▸ Task statement: Write out the data below in full, unchanged, minus the images.

»»

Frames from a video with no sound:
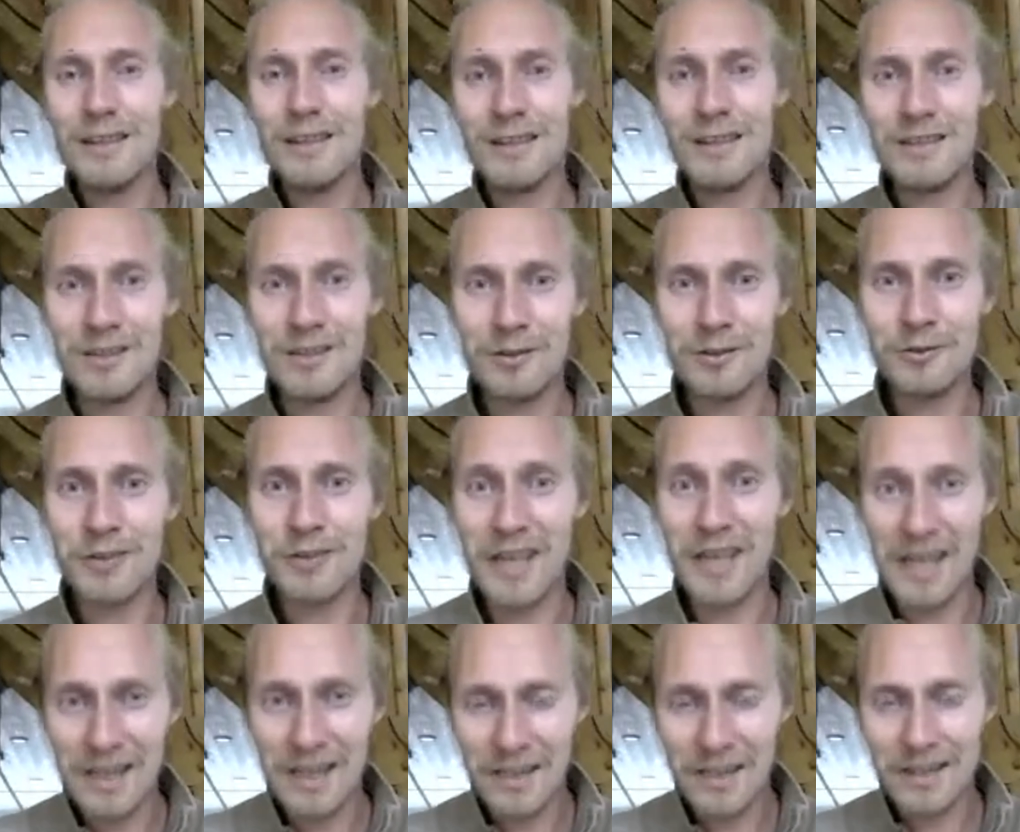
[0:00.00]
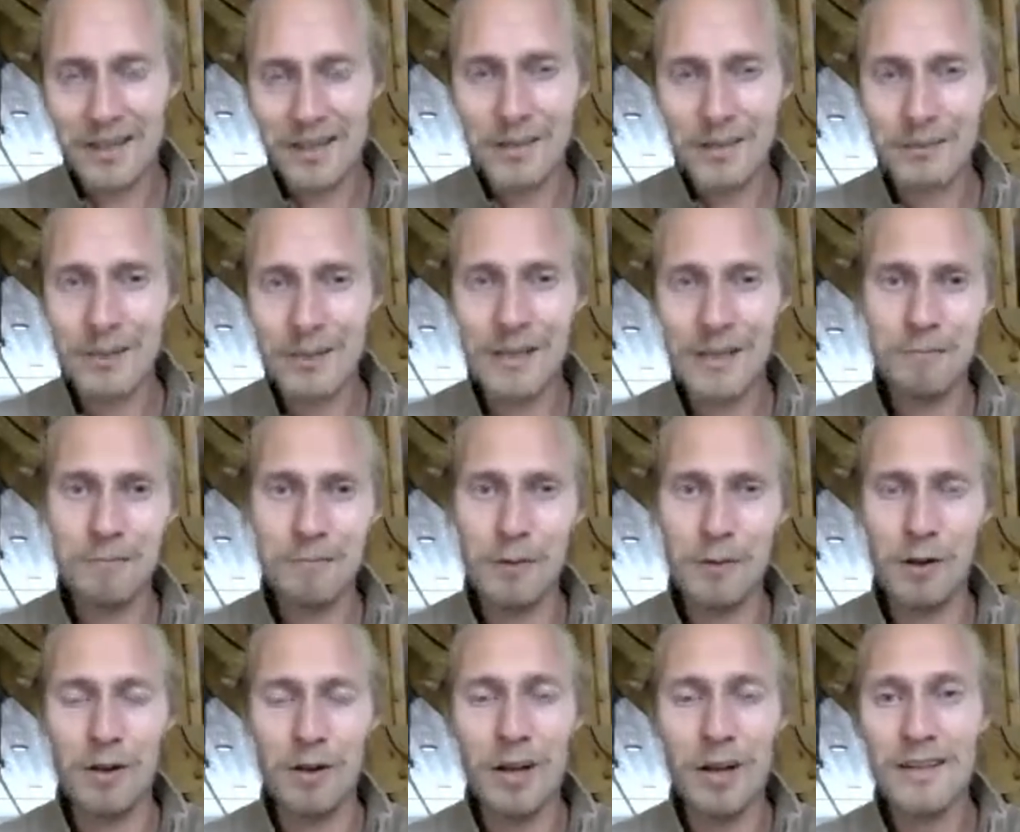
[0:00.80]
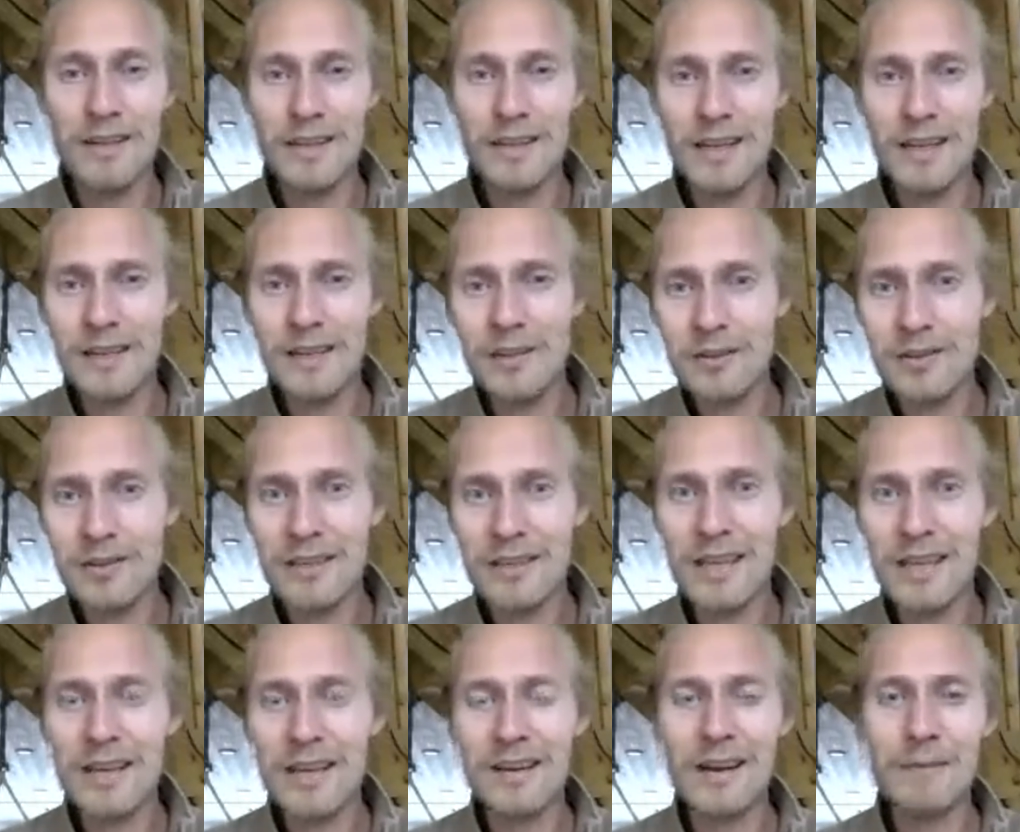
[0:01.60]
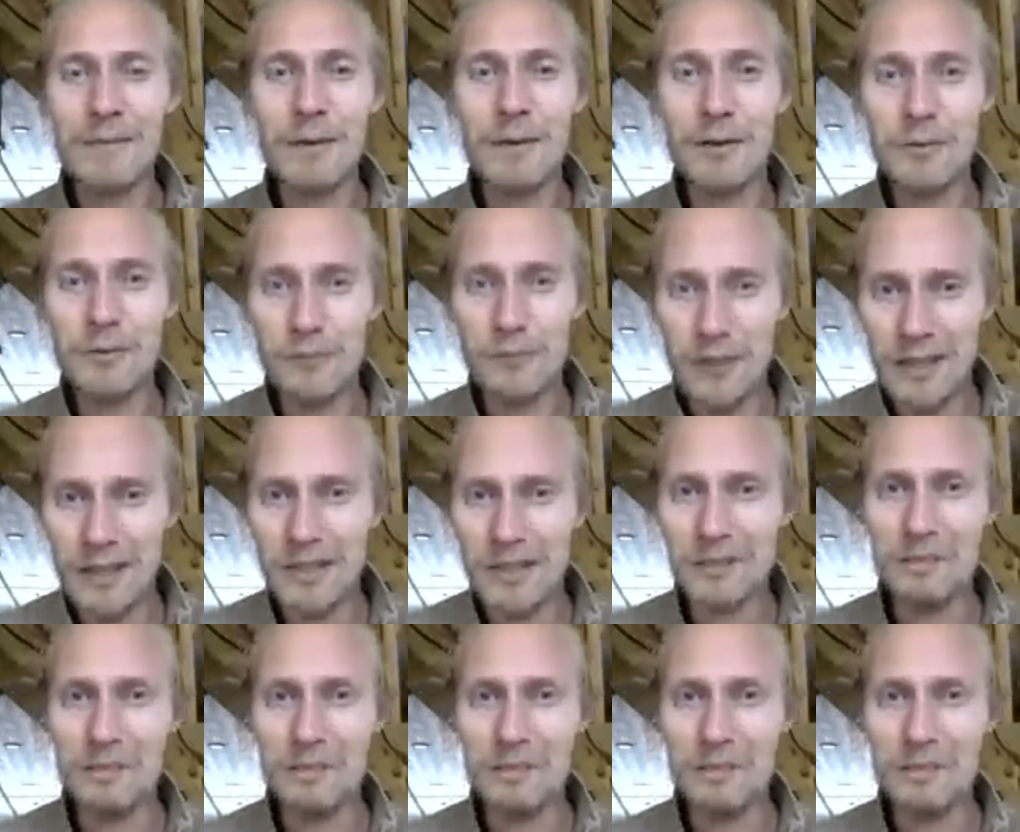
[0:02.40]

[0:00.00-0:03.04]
those elderly people, they don't care about waste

««

▸ Solution to this problem:
Frames from a video with no sound:
[0:00.00]
[0:00.80]
[0:01.60]
[0:02.40]

[0:00.00-0:03.04]
those elderly people, they don't care about waste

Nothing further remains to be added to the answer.